Laissons donc faire les enquêteurs, ainsi que les magistrats.
Retour à la réalité
En attendant, que cela soit clair. On le sait, et on nous le répète tous les jours; le risque ne s'est pas éloigné. Il n'est pas moins important depuis hier que la semaine dernière. On pourrait même imaginer que, dans une certaine mesure, cette interpellation "arrange" les affaires des "Daeschiens" présents sur le sol européen. Cette "traque" focalisait beaucoup d'attention.
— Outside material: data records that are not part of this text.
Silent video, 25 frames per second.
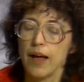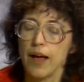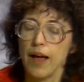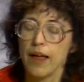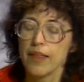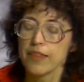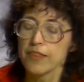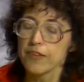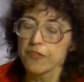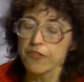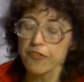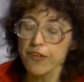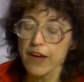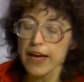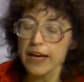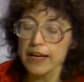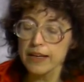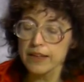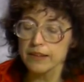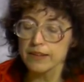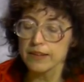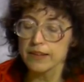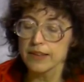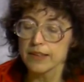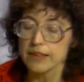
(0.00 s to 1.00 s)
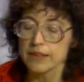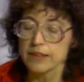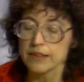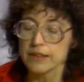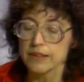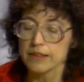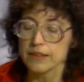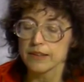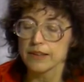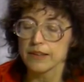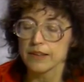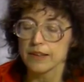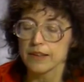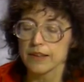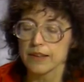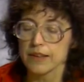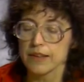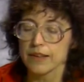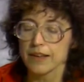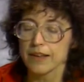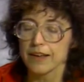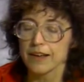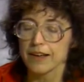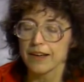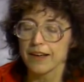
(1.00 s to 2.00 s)
And the fact that
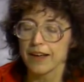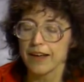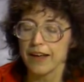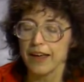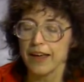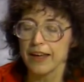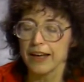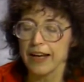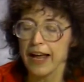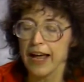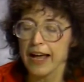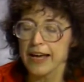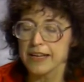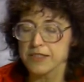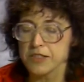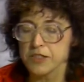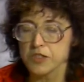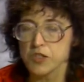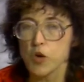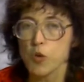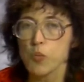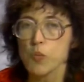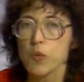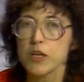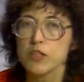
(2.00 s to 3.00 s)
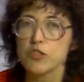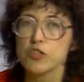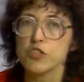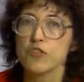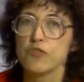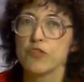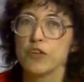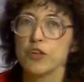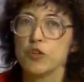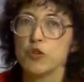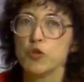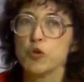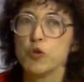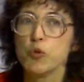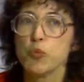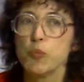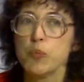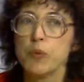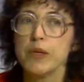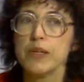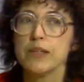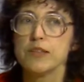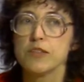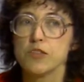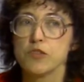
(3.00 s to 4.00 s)
it has so much of a
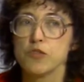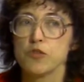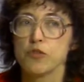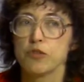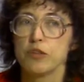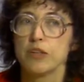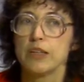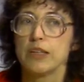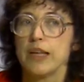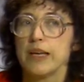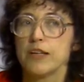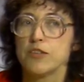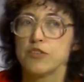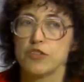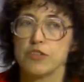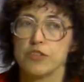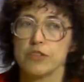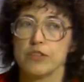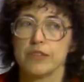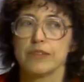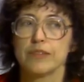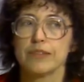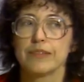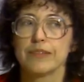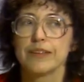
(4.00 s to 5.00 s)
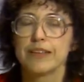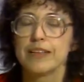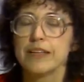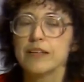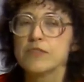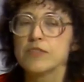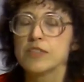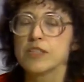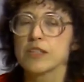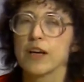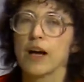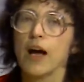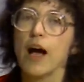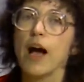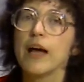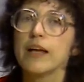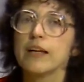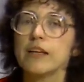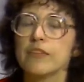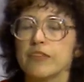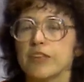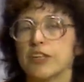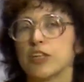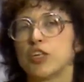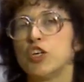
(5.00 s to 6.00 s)
European circulation gives a kind
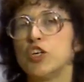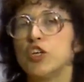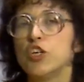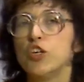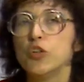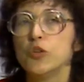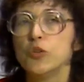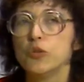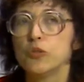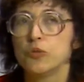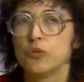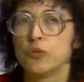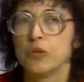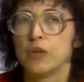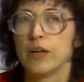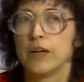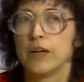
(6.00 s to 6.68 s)
of a cue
C'était donc, pour eux, un risque d'exposer de nombreuses personnes encore dans la clandestinité.
Alors... Oui, cette interpellation est à saluer. On va pouvoir poser beaucoup de questions à cet homme. L'on verra bien les réponses qu'il apportera... et celles qu'il n'apportera pas. Mais tout ça n'a rien de ce que l'on pourrait qualifier de "coup fatal" porté à l'organisation terroriste Daesch. On le sait. Ils sont nombreux à s'offrir à cette idéologie, prêts à aller jusqu'au sacrifice pour faire mal à tous ceux qui s'opposent à eux, tous ceux qui ne sont pas dans leur idéologie guerrière, destructrice et sectaire. C'est le cas depuis maintenant des mois... nous sommes au milieu d'un "coup" à plusieurs bandes, qui se joue, à la fois sur notre territoire, mais surtout dans la guerre menée dans les espaces syriens, irakiens et, désormais, Lybiens. Et la partie est bien loin d'être gagnée.
Salah Abdeslam... Il était un.... parmi tant d'autres.